Expert-driven canal control using inverse reinforcement learning for minimizing water level and delivery errors in irrigation networks
摘要
Irrigation networks in arid and semi-arid regions face water deficits and distribution losses, making reliable operation a challenge. This study investigates the Dez distributary E1R1 (Iran) with three pool-controlled reaches (Ch1–Ch3) and six turnouts (TO1–TO6) using operator records and Irrigation Conveyance System Simulation (ICSS) scenarios. Objectives are to infer an operator-consistent reward using Maximum Entropy Inverse Reinforcement Learning (MEIRL), derive gate-control policies from the recovered reward, and evaluate performance using indicators. The framework couples MEIRL with an ICSS Saint–Venant simulator, learning from expert state–action demonstrations and testing the policy across scenarios.

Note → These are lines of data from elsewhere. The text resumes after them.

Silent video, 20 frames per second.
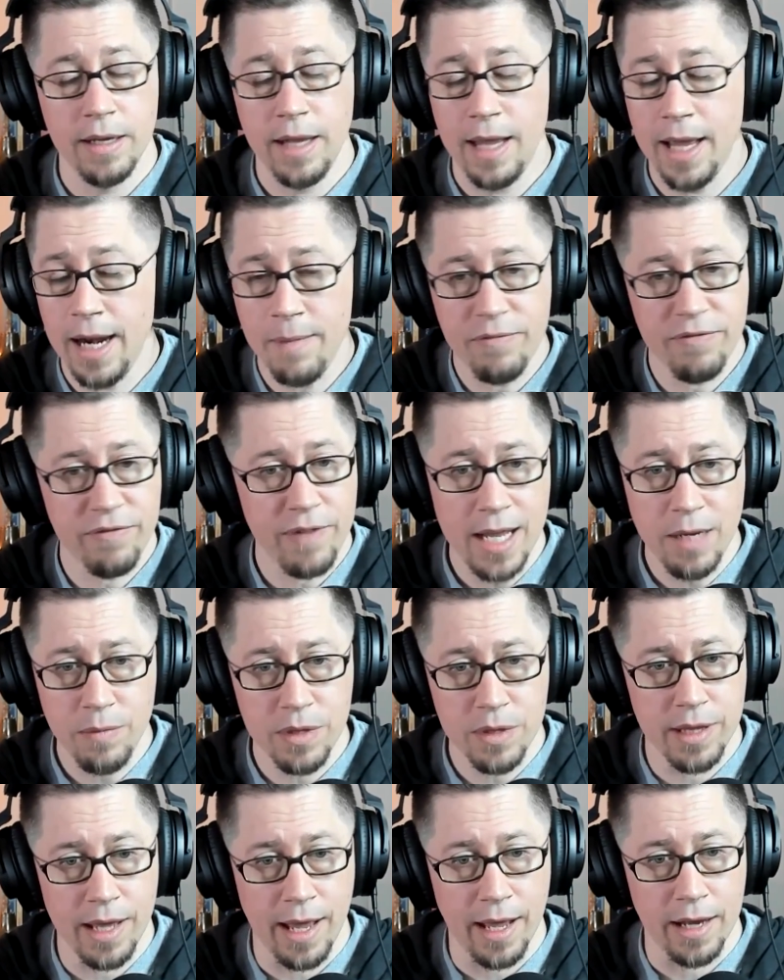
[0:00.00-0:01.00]
And I'm fine
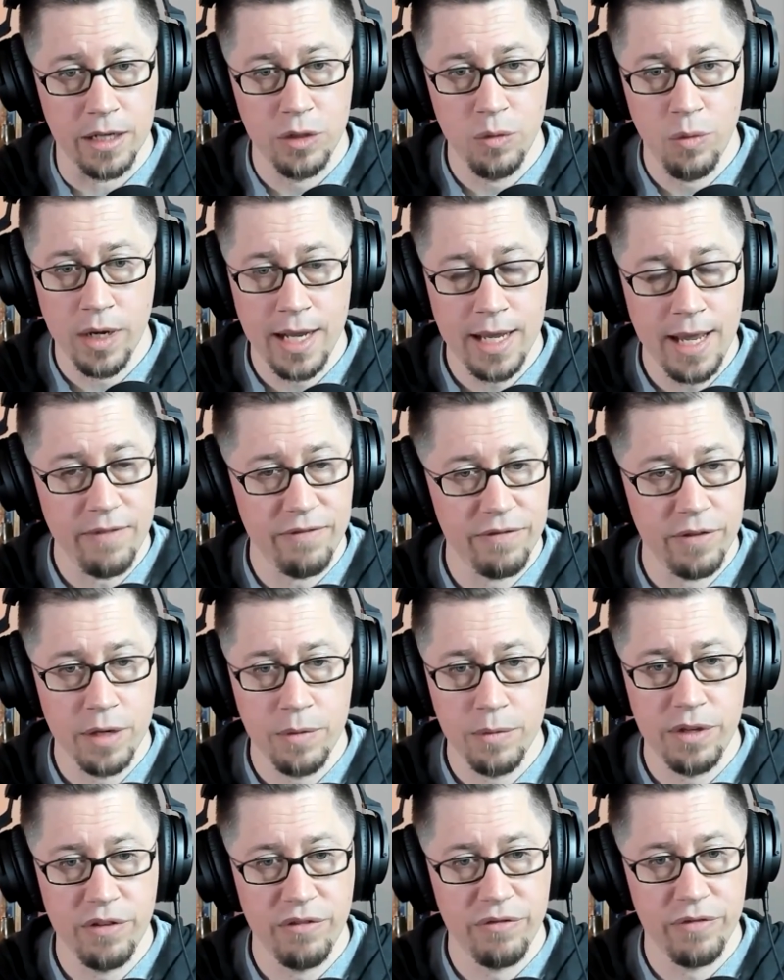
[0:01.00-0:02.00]
with that. You want to have fun
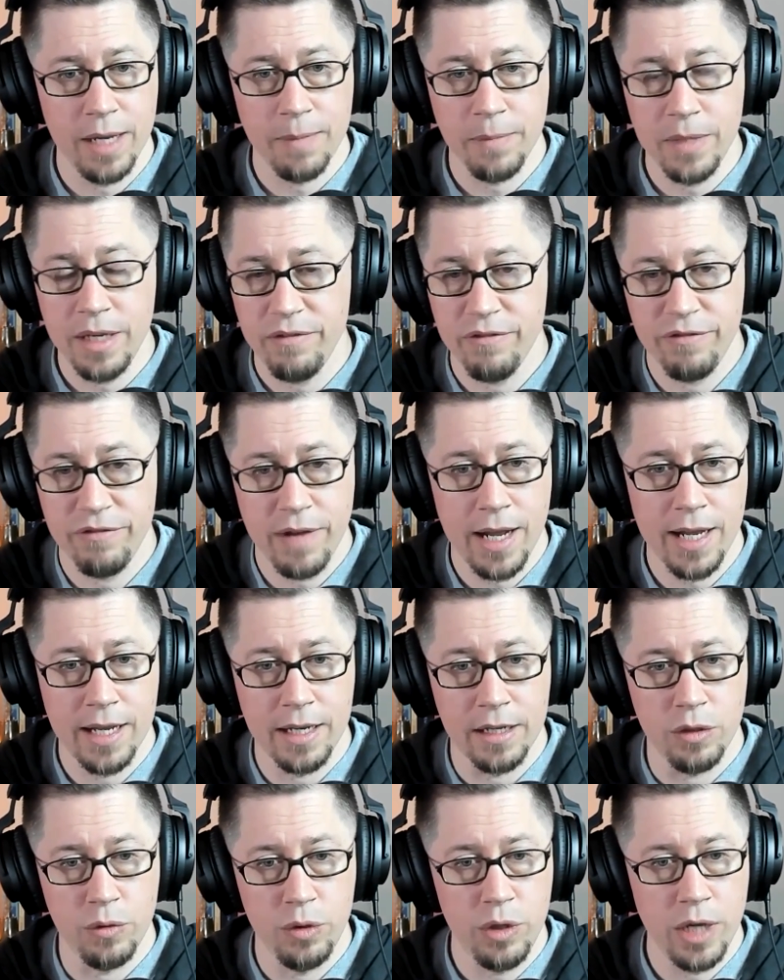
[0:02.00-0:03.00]
with your family?
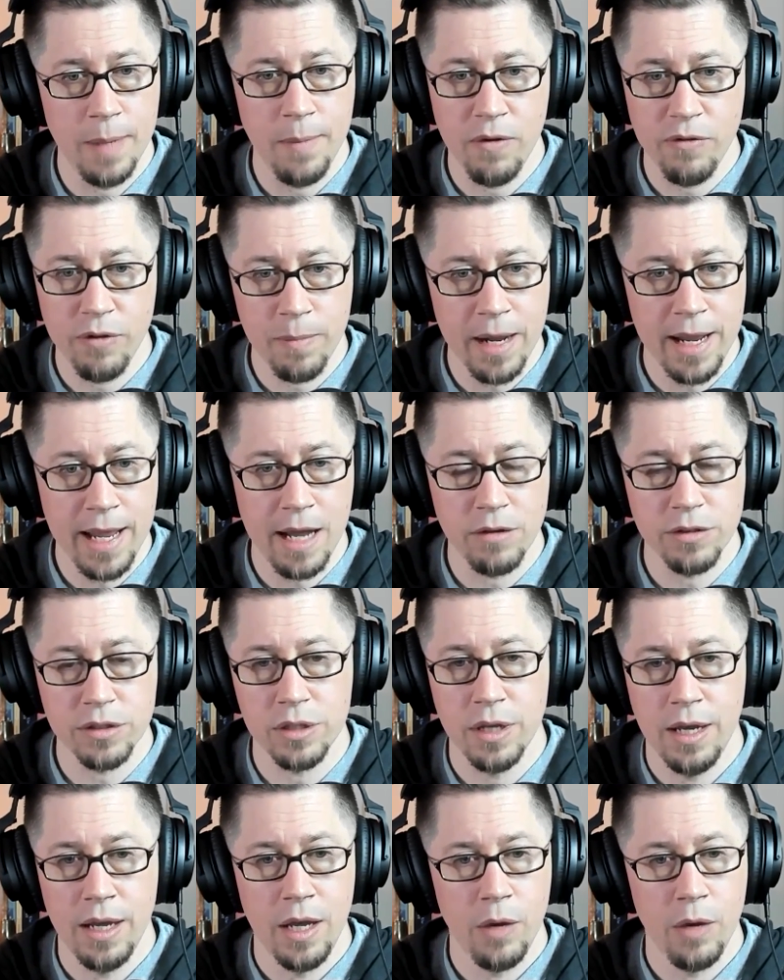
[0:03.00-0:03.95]
Fine. You came over to my house.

Unlike canal-control reinforcement learning that prescribes or tunes a reward (e.g., fuzzy SARSA), this approach infers a canal-specific reward from expert behavior, yielding an auditable preference model for policy derivation and validation. Water-level regulation is assessed via maximum and integral absolute error (MAE, IAE), while delivery service is assessed via Molden–Gates indicators: efficiency (MPF), equity (MPE), and dependability (MPD). After learning, MAE falls below 5% (vs. > 20% during learning). Post-learning, Ch1 remains stable (MAE 1.9–4.6%), Ch2 shows residual volatility (peak MAE 14.3%), and Ch3 is precise (MAE ≤ 1.3% in most scenarios; one at 12.9%); mean IAE values are 1.65% (Ch1), 4.34% (Ch2), and 1.64% (Ch3). MPF remains within 0.85–1.0 (minimum 0.951 at TO3), with improved dispersion (MPE 0.001–0.03; MPD 0.001–0.023). Results provide an auditable pathway for encoding operational preferences into deployable canal policies, motivating persistence-aware rewards, scaling to larger networks, and indicator-based auditing for data-scarce commands.